Amsterdam zegt sorry
Amsterdam zegt sorry
De gemeente Amsterdam gaat sorry zeggen, de eerste Nederlandse gemeente die haar excuses aanbiedt voor het slavernijverleden. Het is een ding, dat ‘sorry’. Iedereen lijkt er moeite mee te hebben, ook naties. In de geschiedenisboeken waarmee ik ben opgegroeid, stond dat mijn volk nooit een ander volk had onderdrukt (zigeuners werden niet meegeteld, toen niet, nu niet).
Maar elke natie heeft zijn lijken in de kast, sommige een heel kerkhof, andere een paar vingerkootjes en af en toe een tong. Collectieve schuld is moeilijk te bekennen. Regimes worden niet gemakkelijk als misdadig bestempeld. In mijn land van herkomst werd het communisme pas zeventien jaar na de val van de Muur ‘misdadig’ verklaard, ‘sotto voce’. En er zijn altijd stemmen gebleven die het anders karakteriseren. Slavernij, apartheid, totalitarisme, genocide, uitroeiing, het zijn net verkrachtingen waarbij de verkrachter nog zoek is. Decennialang, eeuwenlang. Het verschil is dat de nakomelingen van een natie met velen zijn. Ze krijgen een stem en gebruiken die. Tussen de naties is geen Jane Doe. Maar er waren wel veel Saartjie Baartmans.

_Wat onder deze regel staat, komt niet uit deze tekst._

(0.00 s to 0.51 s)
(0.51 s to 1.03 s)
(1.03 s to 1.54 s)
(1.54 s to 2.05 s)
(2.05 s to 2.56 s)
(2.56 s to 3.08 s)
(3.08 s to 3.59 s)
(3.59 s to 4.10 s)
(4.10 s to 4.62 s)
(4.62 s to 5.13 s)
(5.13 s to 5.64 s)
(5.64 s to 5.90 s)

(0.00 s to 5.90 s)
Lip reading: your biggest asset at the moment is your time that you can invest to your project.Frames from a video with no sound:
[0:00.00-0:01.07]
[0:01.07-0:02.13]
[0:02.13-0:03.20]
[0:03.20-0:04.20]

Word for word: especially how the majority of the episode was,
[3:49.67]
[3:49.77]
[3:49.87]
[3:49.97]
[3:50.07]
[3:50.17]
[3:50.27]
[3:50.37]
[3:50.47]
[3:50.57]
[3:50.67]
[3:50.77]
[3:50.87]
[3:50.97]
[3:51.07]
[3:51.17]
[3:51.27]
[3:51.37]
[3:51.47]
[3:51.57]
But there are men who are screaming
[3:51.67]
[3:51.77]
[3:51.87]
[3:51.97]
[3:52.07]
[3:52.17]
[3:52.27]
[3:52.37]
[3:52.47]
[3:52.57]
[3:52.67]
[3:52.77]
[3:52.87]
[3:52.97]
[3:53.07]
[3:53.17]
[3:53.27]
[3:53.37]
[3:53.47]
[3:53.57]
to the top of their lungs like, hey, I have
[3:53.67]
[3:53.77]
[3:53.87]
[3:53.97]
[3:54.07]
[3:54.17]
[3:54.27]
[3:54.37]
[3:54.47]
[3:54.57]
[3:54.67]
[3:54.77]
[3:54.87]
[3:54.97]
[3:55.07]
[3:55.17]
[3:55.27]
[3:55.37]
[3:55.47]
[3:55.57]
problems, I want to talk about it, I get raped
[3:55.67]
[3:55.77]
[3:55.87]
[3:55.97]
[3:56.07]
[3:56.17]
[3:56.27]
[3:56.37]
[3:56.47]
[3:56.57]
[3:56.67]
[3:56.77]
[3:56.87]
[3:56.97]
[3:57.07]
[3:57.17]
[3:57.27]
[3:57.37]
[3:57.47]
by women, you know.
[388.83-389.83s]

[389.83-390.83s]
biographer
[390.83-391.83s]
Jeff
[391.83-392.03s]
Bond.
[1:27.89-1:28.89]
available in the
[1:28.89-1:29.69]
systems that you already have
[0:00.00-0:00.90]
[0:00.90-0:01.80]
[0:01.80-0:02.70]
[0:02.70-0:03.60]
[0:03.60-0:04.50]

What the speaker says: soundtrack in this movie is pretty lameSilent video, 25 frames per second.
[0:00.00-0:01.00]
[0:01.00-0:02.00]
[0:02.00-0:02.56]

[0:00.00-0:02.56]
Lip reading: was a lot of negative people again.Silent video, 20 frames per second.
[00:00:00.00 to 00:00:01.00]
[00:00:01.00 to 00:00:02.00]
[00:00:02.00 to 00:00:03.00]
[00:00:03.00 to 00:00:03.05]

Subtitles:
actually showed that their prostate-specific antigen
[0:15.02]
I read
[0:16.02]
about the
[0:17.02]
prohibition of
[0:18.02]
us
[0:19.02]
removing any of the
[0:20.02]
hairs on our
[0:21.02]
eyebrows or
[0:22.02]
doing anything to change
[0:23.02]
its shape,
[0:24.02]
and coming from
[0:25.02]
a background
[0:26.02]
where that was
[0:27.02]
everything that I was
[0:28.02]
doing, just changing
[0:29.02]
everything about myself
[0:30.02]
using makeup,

Europa heeft geen waarheids- en verzoeningscommissie, zoals Zuid-Afrika of Chili. We geloven in internationaal recht en niet in verzoening. Toch zegt de gemeente Amsterdam ‘sorry’. Ik hoor de hordes stemmen al die er tegen zijn. Daarom moet het ook gemeentegewijs worden gedaan en niet per land. Want een kleinere groep is williger dan een grotere. En toch, zo tolerant en progressief als wij Nederlanders denken te zijn, zijn we niet de eersten die ‘sorry’ zeggen. Liverpool, Benin, Frankrijk, Ghana, Londen, de Amerikaanse senaat, de Raad van Kerken en Charleston gingen ons voor. Maar als we het volhouden, voorzie ik in 2020 een blanke ‘zwarte’ piet op klompen. Ten minste de kleuters zullen dan niet meer schrikken.
Tijdens het communisme circuleerde er in mijn geboorteland clandestien een boek dat ik op mijn veertiende ook in handen kreeg. Een samizdat. ‘Bid voor degenen met macht’ heette het. Voor het eerst in mijn leven vroeg iemand zich af wie eigenlijk de overwinnaars waren. Het deed mijn hersenen bijna opzwellen, maar het veranderde mijn kijk op mijn toen kleine wereld.
‘Sorry’ is een teken van kracht, niet van zwakte. De geschiedenis heeft geen tapijt dat groot genoeg is om al de shit eronder te houden. Dit is juist de paradox van de geschiedenis, het boemerangeffect: wat je hebt weggeveegd, komt terug.
Amsterdam laat nog eens zien dat het geen Nederland is, maar Amsterdam. En hoewel ik Haagse ben en blijf, voel ik me ook heel Amsterdams.